Listen and see's what they did, and they dropped straight through one of the keyholes that led near the lake. Bumbarta was waiting for news, and the words that they brought were intriguing.
"The sisters?" he mused. "They're not here. Haven't been here for days. Sure, they wanted to go naming my lake but I told them it's already named. Lake Bumbarta!" he laughed a grim laugh, and his whole body shook with a joy.
"Lake Bumbarta!" Soma cried shrilly. "I love it. I love it."
"Me too!" echoed Squee.
"So the group's coming here," Bumbarta repeated, rubbing his cold hands together. "Then I'll ask them myself what they're after and why, and who sent them. So far I don't know enough."
"We've told you all we know," Squee reported dejectedly.

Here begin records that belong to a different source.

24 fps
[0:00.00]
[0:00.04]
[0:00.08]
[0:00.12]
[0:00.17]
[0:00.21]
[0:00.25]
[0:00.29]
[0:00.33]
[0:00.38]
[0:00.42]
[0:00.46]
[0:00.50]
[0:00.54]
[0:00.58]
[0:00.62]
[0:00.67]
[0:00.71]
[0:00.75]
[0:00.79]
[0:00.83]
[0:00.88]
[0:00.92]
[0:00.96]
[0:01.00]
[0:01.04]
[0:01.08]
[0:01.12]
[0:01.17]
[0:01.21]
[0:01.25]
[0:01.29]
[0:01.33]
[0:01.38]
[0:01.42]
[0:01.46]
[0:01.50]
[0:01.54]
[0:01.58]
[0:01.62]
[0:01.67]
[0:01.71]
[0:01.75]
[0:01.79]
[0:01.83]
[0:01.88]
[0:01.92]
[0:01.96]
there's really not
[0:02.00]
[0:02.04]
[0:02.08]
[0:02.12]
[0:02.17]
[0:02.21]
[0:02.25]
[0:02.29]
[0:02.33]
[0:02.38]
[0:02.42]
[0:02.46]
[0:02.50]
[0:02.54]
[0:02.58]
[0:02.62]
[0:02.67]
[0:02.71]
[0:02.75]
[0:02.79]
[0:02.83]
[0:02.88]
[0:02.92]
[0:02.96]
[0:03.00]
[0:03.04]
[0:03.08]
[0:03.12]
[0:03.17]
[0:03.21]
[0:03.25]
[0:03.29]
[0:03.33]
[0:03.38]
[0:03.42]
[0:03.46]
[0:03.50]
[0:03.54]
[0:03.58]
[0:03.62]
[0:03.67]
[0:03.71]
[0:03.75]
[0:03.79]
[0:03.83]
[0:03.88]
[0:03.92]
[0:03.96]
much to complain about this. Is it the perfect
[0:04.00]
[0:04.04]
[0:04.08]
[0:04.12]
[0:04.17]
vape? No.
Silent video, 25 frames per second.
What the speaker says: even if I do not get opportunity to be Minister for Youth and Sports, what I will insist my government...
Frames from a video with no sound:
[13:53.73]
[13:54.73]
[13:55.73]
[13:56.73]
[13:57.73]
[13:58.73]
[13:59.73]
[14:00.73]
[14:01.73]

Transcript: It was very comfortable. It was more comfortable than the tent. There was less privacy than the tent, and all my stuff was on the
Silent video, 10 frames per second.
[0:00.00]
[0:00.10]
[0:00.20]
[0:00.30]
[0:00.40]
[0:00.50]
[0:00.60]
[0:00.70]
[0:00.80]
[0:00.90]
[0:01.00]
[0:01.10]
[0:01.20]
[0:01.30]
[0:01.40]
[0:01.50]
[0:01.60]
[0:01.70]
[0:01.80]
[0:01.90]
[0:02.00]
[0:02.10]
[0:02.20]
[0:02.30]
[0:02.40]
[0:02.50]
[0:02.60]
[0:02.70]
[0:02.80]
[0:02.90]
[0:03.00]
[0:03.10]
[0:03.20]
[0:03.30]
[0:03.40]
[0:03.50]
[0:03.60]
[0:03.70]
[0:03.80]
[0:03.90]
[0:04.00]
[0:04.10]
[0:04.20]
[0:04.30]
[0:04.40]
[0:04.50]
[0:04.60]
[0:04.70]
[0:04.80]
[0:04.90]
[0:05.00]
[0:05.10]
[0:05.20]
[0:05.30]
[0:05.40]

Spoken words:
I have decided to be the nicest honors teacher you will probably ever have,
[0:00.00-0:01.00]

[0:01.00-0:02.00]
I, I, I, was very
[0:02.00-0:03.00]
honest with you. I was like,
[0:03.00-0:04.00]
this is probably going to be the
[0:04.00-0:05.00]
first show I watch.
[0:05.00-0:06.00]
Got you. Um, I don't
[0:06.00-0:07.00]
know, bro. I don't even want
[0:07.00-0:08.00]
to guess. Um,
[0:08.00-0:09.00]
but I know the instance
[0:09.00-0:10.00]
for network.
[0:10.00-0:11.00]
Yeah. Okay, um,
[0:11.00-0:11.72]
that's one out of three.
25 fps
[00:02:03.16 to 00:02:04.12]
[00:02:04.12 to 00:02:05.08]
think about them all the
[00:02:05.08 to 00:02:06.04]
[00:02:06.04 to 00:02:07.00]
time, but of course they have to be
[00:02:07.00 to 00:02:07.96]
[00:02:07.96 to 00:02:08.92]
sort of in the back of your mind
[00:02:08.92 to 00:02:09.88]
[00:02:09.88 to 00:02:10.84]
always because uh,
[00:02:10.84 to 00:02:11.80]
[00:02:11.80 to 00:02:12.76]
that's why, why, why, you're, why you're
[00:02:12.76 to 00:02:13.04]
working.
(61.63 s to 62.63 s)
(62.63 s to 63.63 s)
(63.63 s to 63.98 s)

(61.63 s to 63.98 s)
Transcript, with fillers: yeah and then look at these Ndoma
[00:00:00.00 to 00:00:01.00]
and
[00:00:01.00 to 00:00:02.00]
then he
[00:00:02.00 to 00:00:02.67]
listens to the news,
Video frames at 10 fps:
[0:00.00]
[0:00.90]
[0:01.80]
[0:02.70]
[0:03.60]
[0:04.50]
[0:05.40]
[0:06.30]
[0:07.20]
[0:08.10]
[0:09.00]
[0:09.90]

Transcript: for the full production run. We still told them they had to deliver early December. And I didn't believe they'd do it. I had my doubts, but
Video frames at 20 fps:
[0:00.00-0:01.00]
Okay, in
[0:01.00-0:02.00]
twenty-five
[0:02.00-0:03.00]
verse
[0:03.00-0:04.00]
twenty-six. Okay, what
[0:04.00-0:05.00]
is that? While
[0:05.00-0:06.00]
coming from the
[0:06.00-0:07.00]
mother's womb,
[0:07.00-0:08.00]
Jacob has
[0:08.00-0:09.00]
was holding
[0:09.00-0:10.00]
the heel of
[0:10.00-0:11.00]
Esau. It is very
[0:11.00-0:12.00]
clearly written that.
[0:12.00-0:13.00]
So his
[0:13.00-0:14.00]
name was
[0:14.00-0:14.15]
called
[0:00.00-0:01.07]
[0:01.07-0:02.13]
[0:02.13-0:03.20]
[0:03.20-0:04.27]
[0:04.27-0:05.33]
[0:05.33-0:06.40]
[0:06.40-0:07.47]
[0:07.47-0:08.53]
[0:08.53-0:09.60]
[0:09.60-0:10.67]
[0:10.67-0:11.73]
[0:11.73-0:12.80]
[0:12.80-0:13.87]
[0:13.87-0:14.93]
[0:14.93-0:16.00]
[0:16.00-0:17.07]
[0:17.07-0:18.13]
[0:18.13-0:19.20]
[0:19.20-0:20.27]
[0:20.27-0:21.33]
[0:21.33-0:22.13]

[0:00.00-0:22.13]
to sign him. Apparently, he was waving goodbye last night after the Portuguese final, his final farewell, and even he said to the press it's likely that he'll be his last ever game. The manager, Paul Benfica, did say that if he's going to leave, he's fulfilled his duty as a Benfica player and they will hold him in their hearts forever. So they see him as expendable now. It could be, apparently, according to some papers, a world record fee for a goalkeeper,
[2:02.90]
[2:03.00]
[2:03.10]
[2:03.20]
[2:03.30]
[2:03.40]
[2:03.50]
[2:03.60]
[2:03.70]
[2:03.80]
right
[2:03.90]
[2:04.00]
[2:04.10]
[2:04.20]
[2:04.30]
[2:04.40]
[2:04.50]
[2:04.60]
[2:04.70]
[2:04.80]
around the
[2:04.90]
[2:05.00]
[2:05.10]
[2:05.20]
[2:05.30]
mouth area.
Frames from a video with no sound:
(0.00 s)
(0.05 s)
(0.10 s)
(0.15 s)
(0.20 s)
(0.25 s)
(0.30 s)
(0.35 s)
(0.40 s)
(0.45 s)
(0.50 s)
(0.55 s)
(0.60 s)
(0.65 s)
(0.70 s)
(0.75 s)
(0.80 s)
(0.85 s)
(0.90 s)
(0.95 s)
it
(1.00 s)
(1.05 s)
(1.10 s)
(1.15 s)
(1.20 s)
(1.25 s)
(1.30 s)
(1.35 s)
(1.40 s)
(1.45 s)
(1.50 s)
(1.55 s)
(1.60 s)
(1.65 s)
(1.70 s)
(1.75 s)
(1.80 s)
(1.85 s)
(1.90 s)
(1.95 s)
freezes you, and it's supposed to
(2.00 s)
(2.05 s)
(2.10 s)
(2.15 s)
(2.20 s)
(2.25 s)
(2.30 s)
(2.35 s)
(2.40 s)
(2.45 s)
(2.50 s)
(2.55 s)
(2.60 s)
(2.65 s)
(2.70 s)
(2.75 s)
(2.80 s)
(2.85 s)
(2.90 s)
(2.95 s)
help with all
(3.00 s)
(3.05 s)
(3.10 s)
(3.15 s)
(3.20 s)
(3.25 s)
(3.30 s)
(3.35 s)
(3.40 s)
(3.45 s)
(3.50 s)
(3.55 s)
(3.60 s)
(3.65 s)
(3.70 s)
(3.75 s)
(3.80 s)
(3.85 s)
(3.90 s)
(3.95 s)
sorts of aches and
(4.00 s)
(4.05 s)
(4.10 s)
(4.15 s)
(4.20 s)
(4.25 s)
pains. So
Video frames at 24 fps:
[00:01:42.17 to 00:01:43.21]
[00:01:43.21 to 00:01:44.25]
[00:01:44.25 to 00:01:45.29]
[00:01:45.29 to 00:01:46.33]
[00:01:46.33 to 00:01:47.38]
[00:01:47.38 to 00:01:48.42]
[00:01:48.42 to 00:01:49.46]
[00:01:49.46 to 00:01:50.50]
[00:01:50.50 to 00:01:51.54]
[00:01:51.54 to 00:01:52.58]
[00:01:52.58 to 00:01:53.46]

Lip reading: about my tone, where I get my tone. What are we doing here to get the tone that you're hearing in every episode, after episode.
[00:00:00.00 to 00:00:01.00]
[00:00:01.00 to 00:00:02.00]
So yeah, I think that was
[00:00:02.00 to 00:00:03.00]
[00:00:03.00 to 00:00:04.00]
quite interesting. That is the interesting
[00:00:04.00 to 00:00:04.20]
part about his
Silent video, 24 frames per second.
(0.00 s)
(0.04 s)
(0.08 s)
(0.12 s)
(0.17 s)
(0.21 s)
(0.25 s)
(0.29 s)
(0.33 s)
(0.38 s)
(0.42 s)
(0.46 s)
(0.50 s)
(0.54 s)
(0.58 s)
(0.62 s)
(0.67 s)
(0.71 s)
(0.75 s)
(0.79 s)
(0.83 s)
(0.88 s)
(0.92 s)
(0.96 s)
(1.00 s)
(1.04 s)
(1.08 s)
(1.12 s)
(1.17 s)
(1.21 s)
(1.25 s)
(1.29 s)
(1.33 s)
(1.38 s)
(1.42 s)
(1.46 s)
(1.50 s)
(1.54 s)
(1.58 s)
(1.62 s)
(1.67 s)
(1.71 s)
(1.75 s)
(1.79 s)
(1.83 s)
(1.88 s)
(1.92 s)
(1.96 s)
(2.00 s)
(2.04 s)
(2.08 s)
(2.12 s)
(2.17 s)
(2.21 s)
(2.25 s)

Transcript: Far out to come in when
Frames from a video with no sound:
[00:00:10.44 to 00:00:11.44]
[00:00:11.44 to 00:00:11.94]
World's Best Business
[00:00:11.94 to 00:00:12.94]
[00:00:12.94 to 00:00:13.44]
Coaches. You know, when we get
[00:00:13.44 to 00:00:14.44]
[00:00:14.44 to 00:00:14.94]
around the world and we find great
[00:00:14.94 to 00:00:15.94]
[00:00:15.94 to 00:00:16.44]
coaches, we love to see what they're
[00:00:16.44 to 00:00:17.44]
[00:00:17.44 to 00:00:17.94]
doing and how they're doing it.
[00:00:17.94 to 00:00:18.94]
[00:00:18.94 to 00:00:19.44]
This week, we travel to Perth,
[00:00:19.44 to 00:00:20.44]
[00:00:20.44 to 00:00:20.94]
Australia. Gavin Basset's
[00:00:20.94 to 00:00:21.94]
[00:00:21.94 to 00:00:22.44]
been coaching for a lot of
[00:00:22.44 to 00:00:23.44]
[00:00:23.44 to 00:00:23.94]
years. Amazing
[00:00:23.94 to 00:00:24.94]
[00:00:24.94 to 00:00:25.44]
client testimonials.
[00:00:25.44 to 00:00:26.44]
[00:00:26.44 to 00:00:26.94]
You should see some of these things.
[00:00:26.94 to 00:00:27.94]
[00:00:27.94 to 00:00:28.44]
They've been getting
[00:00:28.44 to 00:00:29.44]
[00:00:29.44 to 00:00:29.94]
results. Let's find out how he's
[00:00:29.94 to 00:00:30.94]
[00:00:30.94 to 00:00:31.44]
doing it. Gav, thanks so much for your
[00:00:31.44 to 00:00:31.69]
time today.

"Yes, yes," Bumbarta looked down at him cooly. "You've done very well, my good Watchers. Very well. I am pleased. No, sometimes you have to do more than just watch. Sometimes you have to ask questions, and that's what I'll do when they get here. Now go, and post yourselves in a good place so I can know when they arrive. Send for others as well. We might as well gather our forces."
Bumbarta watched the two running off and took himself outside of the hut to stand by his lake. He gazed over the water as if admiring its allegiance to him. He certainly did feel he owned it. After all, it was named after him.